======== DATASET ENTRIES

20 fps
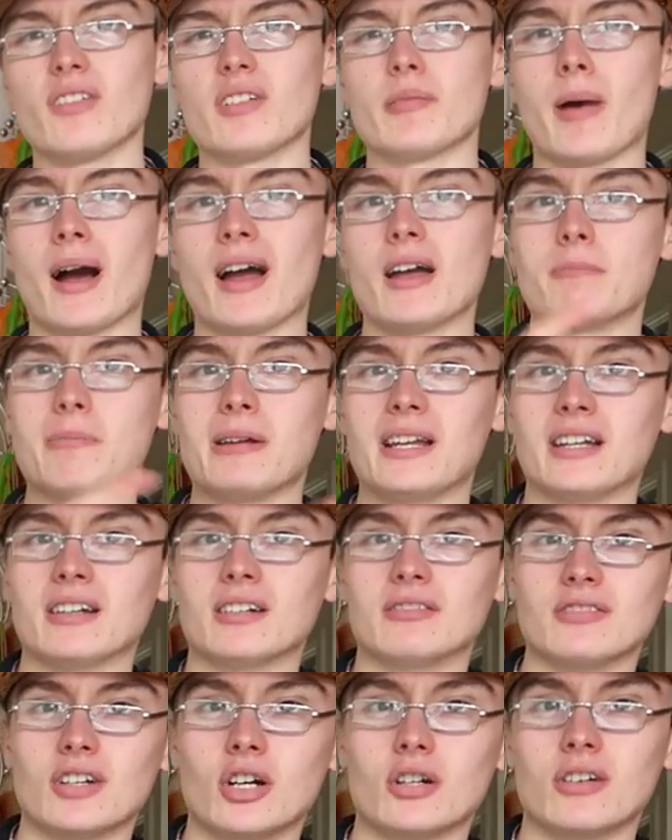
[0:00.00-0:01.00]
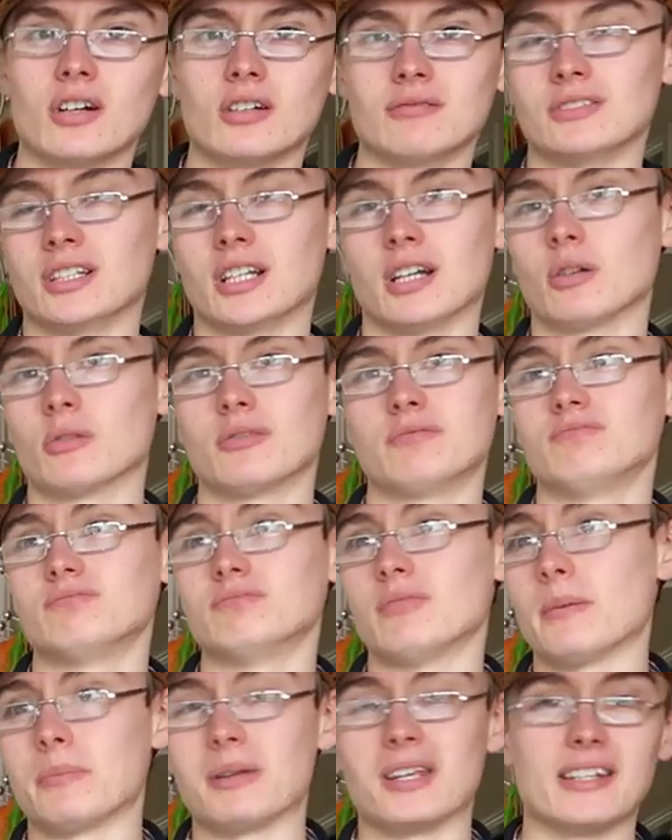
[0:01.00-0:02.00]
They might have been, at, uh, you know,
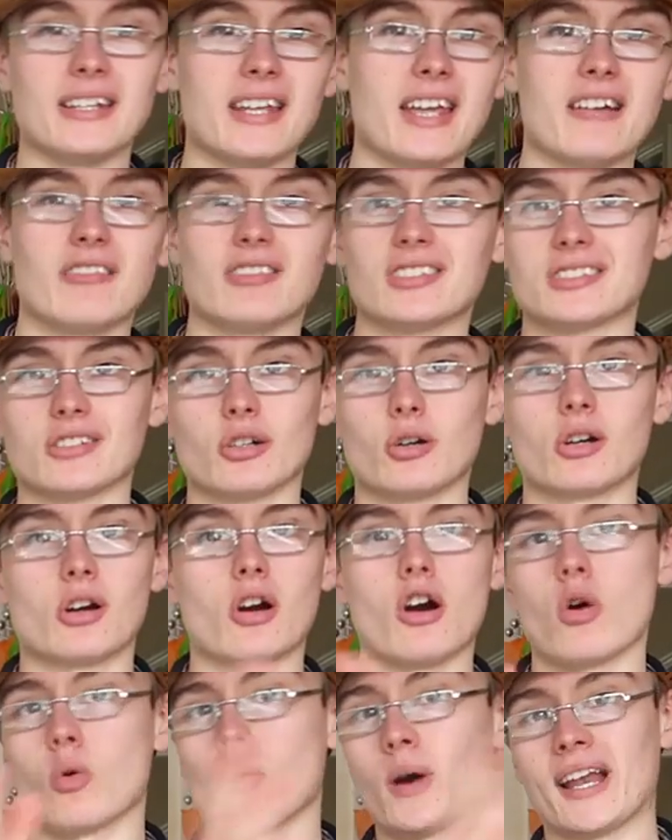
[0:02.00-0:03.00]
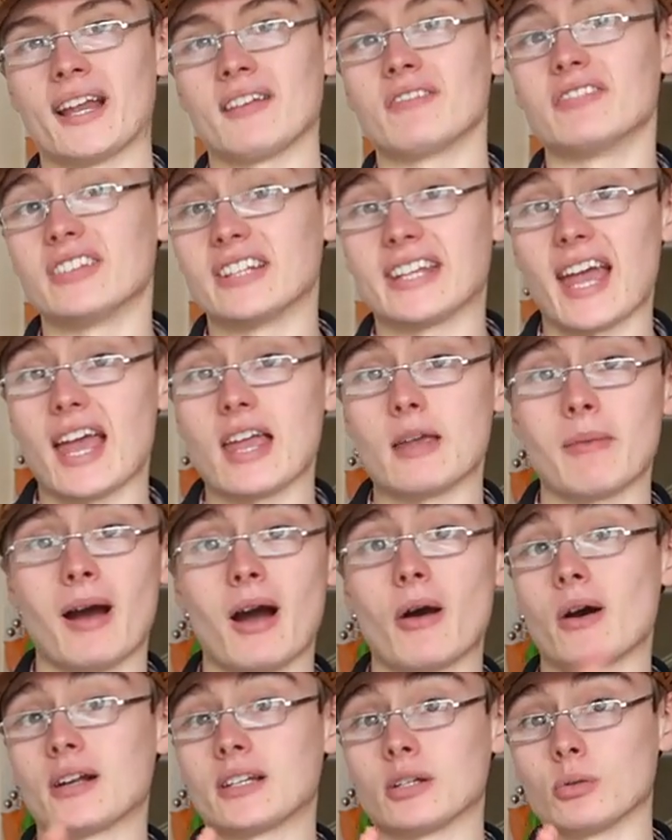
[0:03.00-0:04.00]
maybe a year or so ago whenever they came
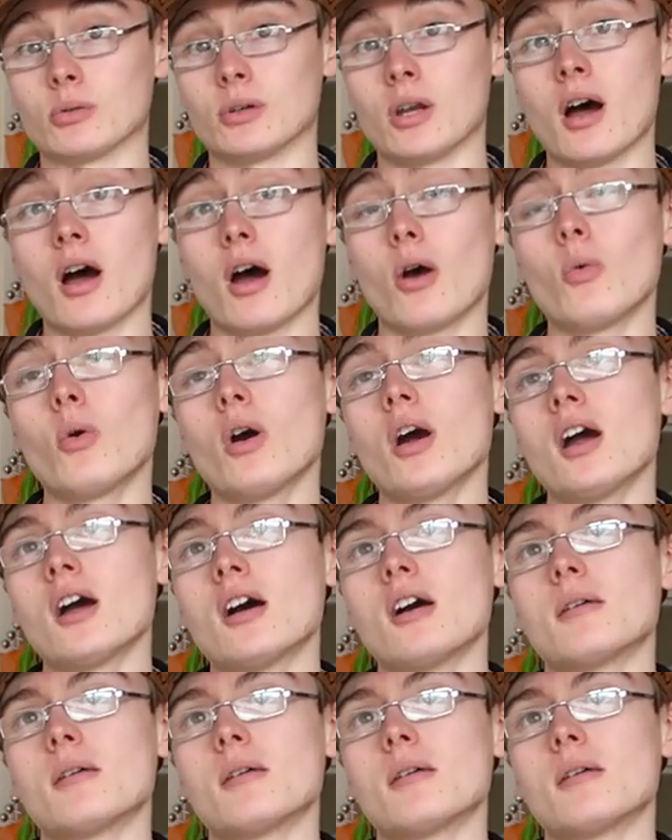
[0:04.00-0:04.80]
out, I don't know.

================

> EXERCISE:
Exactly the lines from the one with "[0:01.00-0:02.00]" through the end of the listing above are to be repeated, with no pictures.

> RESULT:
[0:01.00-0:02.00]
They might have been, at, uh, you know,
[0:02.00-0:03.00]
[0:03.00-0:04.00]
maybe a year or so ago whenever they came
[0:04.00-0:04.80]
out, I don't know.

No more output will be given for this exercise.